= R-Mall =

Shopping mall in Mumbai, India

R Mall is a boutique shopping mall developed by Runwal Realty (legally incorporated as Runwal Developers Ltd). The first R Mall was opened in Mulund in 2003. The second R Mall was opened in Thane in 2010. Runwal Realty’s retail portfolio also includes R City Mall in Ghatkopar West and R Odeon in Ghatkopar East, in addition to the company's residential and commercial projects. In 2016, the erstwhile Runwal Group transitioned into two independent entities–Runwal Realty and Runwal Enterprises. Runwal Realty is led by its managing director, Sandeep Runwal, who is also the chairman of NAREDCO Maharashtra as of 2026.

==R Mall, Mulund==
R Mall, Mulund was opened in 2003. The 250000 sqft mall with a frontage of 700 ft was designed by Chapman Taylor & Partners (UK). R Mall is a 4-storeyed air-conditioned mall covering an area of approximately 80000 sqft on each floor. The site includes a 7 level car parking facility.

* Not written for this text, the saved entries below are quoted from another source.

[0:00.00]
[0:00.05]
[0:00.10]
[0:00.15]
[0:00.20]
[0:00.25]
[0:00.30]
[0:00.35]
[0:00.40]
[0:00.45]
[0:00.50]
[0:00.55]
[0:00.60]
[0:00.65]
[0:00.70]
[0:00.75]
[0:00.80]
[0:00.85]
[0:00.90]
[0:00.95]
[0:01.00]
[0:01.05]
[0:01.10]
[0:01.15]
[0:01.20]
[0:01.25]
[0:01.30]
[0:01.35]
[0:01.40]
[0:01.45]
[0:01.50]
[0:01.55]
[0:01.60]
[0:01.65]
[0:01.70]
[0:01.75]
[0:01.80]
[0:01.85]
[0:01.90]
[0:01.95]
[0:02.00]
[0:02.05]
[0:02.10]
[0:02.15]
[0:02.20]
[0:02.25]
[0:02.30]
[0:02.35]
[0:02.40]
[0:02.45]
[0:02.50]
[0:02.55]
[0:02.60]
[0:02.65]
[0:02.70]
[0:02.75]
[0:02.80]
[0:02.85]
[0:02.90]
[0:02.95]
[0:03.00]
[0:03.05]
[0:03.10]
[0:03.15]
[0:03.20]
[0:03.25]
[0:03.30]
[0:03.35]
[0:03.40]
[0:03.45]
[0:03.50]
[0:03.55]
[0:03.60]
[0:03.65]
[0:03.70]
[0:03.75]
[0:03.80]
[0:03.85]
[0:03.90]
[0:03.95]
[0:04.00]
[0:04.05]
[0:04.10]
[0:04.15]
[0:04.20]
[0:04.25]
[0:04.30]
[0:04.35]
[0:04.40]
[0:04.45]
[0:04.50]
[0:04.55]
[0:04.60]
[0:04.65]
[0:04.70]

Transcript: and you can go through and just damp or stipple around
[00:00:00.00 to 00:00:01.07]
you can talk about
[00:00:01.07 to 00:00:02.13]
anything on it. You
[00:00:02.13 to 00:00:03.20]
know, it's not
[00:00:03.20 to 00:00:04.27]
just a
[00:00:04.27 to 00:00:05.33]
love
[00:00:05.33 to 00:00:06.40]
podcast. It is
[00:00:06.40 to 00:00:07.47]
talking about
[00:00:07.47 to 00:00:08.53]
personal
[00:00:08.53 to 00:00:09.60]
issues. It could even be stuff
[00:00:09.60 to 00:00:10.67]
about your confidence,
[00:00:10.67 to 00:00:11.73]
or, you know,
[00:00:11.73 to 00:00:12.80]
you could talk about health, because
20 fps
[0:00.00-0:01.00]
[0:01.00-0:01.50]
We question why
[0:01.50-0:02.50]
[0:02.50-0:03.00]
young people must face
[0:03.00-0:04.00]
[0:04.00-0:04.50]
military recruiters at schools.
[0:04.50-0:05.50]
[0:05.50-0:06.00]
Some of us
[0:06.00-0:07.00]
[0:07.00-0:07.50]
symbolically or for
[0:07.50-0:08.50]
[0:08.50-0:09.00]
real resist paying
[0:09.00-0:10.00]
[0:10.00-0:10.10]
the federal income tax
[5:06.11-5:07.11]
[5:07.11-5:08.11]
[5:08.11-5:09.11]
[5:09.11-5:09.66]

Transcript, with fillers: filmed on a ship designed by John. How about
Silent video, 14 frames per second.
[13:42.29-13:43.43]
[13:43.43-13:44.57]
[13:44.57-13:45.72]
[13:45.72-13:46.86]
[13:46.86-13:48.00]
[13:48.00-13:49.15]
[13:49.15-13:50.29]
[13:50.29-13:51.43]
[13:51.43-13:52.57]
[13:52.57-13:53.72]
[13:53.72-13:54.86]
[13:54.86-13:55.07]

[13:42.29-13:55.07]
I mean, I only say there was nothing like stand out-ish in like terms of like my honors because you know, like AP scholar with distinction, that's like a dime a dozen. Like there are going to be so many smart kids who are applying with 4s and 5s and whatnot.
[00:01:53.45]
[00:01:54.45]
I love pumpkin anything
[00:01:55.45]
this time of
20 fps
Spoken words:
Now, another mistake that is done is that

It is the second oldest mall in Mumbai, and the oldest in Mumbai Suburban district.

==R Mall, Thane==
R Mall, Thane was opened in March 2010 and is located along the 60 m wide Ghodbunder Road in Manpada, Thane. It has a leasable area of 359000 sqft. The property also includes dedicated vehicle parking facilities, and the Manpada metro station is situated outside its premises.